Паладины - страница 15
Вот Малышев и определялся.
Вокруг дома бегали собаки, день и ночь бродили патрули из вооруженных слуг. Внутри было пусто…
Пили друзья по-черному.
Специально они не старались, но просто сначала почему-то закуски не потребовали, а потом уже было не до того, хотя слуги, угадывая желания хозяина, сами принесли блюда и вазы с мясом и фруктами.
Захар еще в самом начале процесса, узнав про терзания товарища, предложил было наплевать и забыть. Все равно им пора домой, здесь нынче очень уж жарко.
Костя на легкий вариант решения жизненной дилеммы не шел. По его мнению, ответ должен был медленно вызреть, сам прийти по мере опустошения запасов спиртного. Честно говоря, последнее было маловероятно, так как деятельность перегонного цеха не останавливались, но товарищей это не пугало.
Когда Улугбек Карлович заглянул на террасу, занавешенную от жары влажными простынями, которую друзья избрали местом пребывания на второй день запоя, то тут же захотел выскочить обратно. Воздух был пропитан сивушный запахом, весь пол покрыт хлебными крошками и черепками от двух разбитых кувшинов, тут же находились несколько винных луж, присыпанных свежим сеном, и прочие следы активной жизнедеятельности. Посреди всего этого великолепия за столом сидели, обнявшись, Захар и Костя. У обоих опухшие лица, воспаленные глаза, всклокоченные волосы.
– И давно вы так? – Археолог оглядел наконец-то помещение, брезгливо смахнул со свободного табурета остатки еды и сел.
Костя сфокусировал взгляд, потом начал толкать в плечо красноармейца, тупо разглядывающего голую стену.
– Захар, глянь, галюник! – Он ткнул пальцем в сторону Сомохова, при этом задел чашу с надгрызенными яблоками, поставленную зачем-то на блюдо с бужениной, отчего вся конструкция с грохотом полетела на пол.
На шум повернулся Пригодько. В отличие от товарища, сибиряк был еще вполне адекватен, хотя и не очень быстро реагировал на изменения окружающей обстановки. Говоря по-простому, спьяну Захар жутко тормозил, но даже в таком состоянии он не собирался считать себя жертвой воспаленного воображения, поэтому просто поздоровался с прибывшим:
– Бон джорно, Карлович!
Это усилие исчерпало резервы, уцелевшие после ночных возлияний. Голова красноармейца начала неуклонно заваливаться к близкой столешнице. Если бы не товарищ, оживший с приходом гостя, то Захар явно закончил бы утро на столе или под ним.

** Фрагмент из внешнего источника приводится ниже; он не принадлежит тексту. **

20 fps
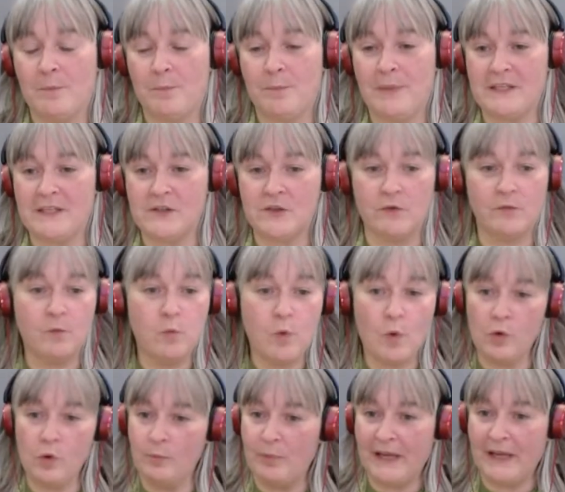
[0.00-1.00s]
bits of
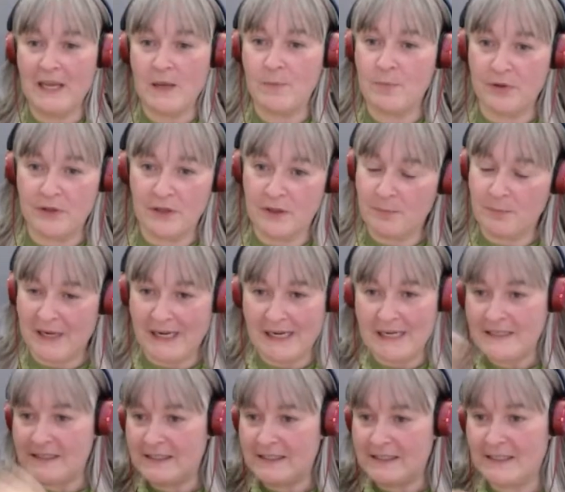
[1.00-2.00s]
wallpaper
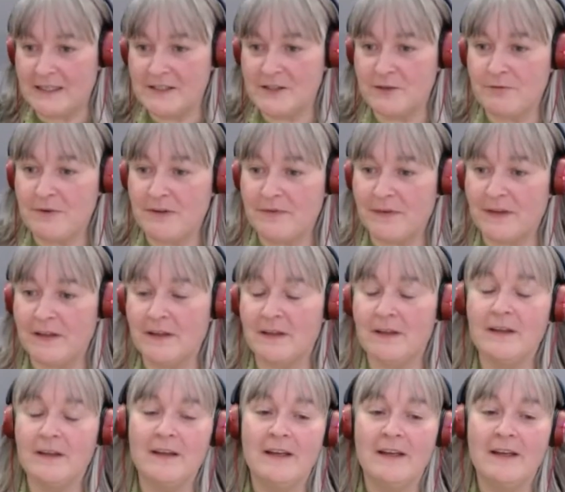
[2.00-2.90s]
painted as a river.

Костя придержал поплывшего собутыльника.
– А мы тут… пьем, дружище, – констатировал очевидное номинальный хозяин виллы, приглашающе махая новоприбывшему. – Садись к нам! Давай! Тут есть место.
Улугбек Карлович осуждающе поджал губы, но морализировать не стал и пересел поближе. Костя молча набуравил ученому полный кубок разбавленного спирта:
– Пей!
Сомохов покачал головой и отодвинул от себя посуду.

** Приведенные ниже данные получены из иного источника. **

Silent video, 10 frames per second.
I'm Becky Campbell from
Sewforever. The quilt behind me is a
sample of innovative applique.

– Не нравится, – протянул Костя. – Брезгует его благородие, екарны бабай.
Улугбек Карлович вздохнул, взял кубок и отпил половину. Малышев пьяно улыбнулся:
– Вот так… Вот… А то, понимаешь, сам видишь, как бывает, чтобы, значит, если что…
Запутавшись, фотограф умолк. Рядом с ним, придерживаемый под руку, уже сопел Захар.
– Что случилось? – задал очевидный вопрос ученый.
Костя недоуменно поднял голову, как и у красноармейца неудержимо влекомую к столу.
– Как что?! Пьем!
Улугбек Карлович пододвинул к себе блюдо со вчерашней ветчиной, снял подсохший верх и начал отрезать сочную мякоть.